WE HEAR YOU LOUD AND CLEAR, JAYNE

WE HEAR YOU LOUD AND CLEAR, JAYNE

When Blind Lemon Jefferson sings « Long Distance Moan » and « Blind Lemon’s

Penitentiary Blues »,

When Blind Leroy Garnett or Dobby Bragg boogie with James « Boodle-it » Wiggins

When the Alabama Jug Band plays « I wish I could Shimmy Like My Sister Kate ».

When Scott Joplin does his « Fig Leaf Rag »

When King Oliver’s Creole Jazz Band plays« Mabel’s Dream »

When Rosetta Crawford declares « I’m Tired of Fattening Frogs for Snakes » and « My

Man Jumped Salty on Me »

When Ida Cox sings « Mean Papa, Turn in Your Key »

When Ma Rainey sings « Sleep Talkin Blues » and « Chain Gang Blues »

When Bird blows « Out of Nowhere » and « Schnourphology »

When Prez plays « You’re Driving Me Crazy » or « After you’ve gone »

When Thelonious plays « Mysterioso »

When Bud plays « Bud’s Bubble »

When Dizzy plays « Ool YaKoo » and « Au Pays d’Oobladee »

When Max and Clifford play « Parisian Thoroughfare »

There can be no doubt whatsoever

That the underlying Surrealist strain

Which nurtures the entire history of Jazz

Leads directly to

The visionary insurgent Fire Spitting Jazz Poetry

Of Jayne Cortez whose perfectly focussed groans, wails, stomps and glides

bring back to the fore the living spirit of

Toussaint L’ouverture

Magloire Saint Aude

Billie Holiday

Césaire

Fanon

Glissant

As she takes over to the Giant Perennial cross-cultural psychic bridge forever being

rebuilt and extended by the radical existential upheavals re-occuring again and

again and again, together with our rebellious colleagues the world over.
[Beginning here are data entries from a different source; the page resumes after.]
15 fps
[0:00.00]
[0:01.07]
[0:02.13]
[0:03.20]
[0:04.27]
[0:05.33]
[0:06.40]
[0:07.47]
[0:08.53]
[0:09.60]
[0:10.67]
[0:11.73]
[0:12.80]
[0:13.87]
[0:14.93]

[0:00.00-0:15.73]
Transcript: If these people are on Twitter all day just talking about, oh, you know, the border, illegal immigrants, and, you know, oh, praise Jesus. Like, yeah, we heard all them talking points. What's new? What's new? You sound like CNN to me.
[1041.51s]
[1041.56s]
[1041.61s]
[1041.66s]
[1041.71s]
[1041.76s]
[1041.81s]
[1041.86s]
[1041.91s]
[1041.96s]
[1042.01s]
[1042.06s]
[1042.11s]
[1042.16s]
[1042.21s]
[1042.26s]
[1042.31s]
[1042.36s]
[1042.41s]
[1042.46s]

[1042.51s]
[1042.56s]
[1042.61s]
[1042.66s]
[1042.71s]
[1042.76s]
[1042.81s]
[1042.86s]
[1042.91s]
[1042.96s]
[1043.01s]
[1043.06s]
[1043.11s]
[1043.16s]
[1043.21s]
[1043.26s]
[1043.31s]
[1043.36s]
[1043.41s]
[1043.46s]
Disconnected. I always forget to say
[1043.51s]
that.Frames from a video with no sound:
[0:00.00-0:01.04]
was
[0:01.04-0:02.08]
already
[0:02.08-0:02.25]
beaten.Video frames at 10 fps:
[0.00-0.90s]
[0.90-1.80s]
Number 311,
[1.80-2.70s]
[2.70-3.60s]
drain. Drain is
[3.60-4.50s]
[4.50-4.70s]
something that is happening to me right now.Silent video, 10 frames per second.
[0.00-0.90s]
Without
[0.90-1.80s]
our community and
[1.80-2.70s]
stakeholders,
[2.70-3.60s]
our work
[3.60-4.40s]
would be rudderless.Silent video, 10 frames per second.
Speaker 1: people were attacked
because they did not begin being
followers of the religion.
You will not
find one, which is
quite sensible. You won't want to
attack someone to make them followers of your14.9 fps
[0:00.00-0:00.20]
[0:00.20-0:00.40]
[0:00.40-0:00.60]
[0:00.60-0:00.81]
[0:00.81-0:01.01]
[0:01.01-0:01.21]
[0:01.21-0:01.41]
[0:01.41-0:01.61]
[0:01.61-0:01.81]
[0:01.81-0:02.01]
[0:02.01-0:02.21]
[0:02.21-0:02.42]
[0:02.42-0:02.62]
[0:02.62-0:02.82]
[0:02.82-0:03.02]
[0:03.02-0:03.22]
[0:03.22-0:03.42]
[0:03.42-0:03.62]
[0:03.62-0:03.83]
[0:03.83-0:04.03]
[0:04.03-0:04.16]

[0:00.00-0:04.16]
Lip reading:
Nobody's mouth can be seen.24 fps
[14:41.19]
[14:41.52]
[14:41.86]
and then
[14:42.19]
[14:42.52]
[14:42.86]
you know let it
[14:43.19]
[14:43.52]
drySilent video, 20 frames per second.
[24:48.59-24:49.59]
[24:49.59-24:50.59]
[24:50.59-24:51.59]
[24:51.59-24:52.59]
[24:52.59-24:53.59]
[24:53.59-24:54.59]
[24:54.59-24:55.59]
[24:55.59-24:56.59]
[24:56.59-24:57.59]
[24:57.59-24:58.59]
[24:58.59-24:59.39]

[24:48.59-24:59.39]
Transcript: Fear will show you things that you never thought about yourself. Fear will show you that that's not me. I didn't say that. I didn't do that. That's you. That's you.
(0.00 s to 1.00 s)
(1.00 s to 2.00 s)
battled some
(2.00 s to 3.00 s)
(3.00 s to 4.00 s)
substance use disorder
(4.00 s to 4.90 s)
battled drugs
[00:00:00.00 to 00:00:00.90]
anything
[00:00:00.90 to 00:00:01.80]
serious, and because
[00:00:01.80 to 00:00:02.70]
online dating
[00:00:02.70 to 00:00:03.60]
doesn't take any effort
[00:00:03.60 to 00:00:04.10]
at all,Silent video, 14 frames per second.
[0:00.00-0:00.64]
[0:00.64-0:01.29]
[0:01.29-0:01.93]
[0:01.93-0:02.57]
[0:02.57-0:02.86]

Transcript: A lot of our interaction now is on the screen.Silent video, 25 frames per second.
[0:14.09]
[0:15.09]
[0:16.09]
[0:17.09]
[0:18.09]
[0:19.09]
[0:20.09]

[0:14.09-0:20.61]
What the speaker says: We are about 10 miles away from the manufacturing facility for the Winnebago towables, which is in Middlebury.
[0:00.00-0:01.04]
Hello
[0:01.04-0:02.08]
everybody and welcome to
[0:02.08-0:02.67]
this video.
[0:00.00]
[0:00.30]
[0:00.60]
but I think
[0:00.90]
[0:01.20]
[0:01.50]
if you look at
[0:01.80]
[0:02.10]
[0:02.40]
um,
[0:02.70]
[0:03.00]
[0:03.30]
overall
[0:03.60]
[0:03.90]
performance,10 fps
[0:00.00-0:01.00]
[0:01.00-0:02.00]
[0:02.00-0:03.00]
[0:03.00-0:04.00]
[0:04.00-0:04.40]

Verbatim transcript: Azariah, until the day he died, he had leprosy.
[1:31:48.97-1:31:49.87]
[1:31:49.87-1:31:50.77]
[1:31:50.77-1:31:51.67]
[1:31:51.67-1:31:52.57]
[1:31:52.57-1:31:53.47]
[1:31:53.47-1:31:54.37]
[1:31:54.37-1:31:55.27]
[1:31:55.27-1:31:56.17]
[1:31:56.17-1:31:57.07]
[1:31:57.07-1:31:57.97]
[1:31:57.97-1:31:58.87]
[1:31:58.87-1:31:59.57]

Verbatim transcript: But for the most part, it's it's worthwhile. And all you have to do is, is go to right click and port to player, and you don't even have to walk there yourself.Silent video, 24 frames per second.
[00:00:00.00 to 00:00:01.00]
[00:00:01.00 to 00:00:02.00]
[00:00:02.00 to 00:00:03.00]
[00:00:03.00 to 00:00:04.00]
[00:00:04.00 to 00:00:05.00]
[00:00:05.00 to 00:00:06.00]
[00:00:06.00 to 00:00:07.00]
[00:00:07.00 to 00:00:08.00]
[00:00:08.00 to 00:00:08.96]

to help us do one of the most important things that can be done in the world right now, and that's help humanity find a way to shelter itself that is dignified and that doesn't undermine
Oh ! How Jayne’s dreamt-up Syncopated Creole Surrealist Jazz Poetry Ensemble never

stops playing her songs of revolution and wisdom throughout the thick mushy

geopolitical night in our hearts and minds !

Jean-Jacques Lebel

(Paris, January 2013)

A Tribute from Sapphire

Jayne Cortez
I got the phone call Friday morning, December 28, the young woman’s voice said, “Jane has traveled.”
Jayne Cortez had passed.
One of the strongest poetic voices I had had the privilege of hearing was gone. She was a premier voice of the Black Arts Movement, a creative language innovator second to none. I knew her through her early books but I did not get a chance to see her until I moved to New York. I remember being shocked when I saw her. The “Firespitter”, whose words were often huge, searing, and even, at times, grotesque, was herself petite, fashionable dressed, and quite elegant.

Jayne has traveled:

She was the flaming intelligence who brought us:

through swamps & screams screams
up north
where the El broke off
and the urban nigguh blues
was stomped
right through the piss stained stairs
of the monkey mans wares

Jayne was the tongue on fire who told us:

They’re brooding in Rosedale
with pipe-bombs in their mouths
brooding in Boston
with darts between their teeth…
Brooding with the smell of rat’s piss in their hearts
brooding with the breath of red whiskey in their spit
brooding into madness into death into sheets drying up while brooding brooding brooding brooding
…they’re…brooding with bricks in their baby carriage

Jayne traveled into the livid lies of whiteness, exposing the evil of racism that had been marketed to the world, to us. It was a racism that we sometimes swallowed whole and unanalyzed and then shit out on ourselves.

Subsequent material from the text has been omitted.